(Dataset excerpts)
━━━━━━━━━━

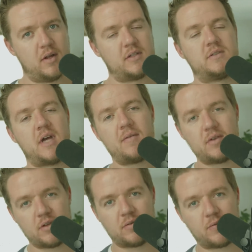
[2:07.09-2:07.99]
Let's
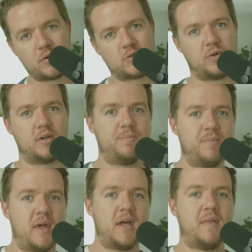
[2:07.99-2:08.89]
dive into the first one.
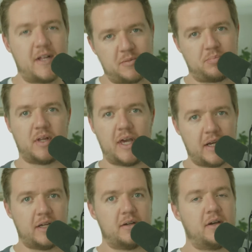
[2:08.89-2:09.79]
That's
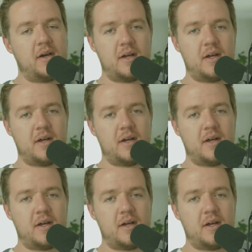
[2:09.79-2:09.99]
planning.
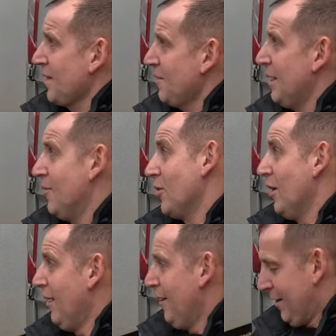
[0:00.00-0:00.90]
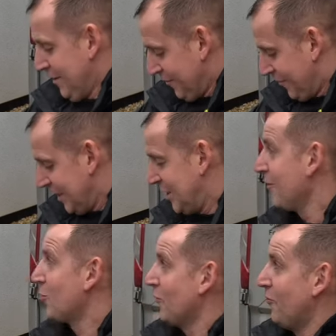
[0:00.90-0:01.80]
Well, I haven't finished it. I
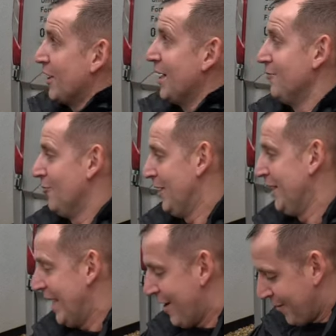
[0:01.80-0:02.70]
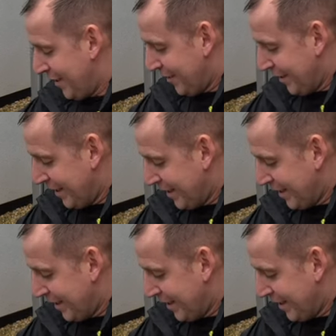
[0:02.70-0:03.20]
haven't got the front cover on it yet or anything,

━━━━━━━━━━

Repeat only the lines from the one with "[2:09.79-2:09.99]" through the end of the data, both included and exactly as written. Pictures stay out of the copy.

SOLVED EXERCISE
[2:09.79-2:09.99]
planning.
[0:00.00-0:00.90]
[0:00.90-0:01.80]
Well, I haven't finished it. I
[0:01.80-0:02.70]
[0:02.70-0:03.20]
haven't got the front cover on it yet or anything,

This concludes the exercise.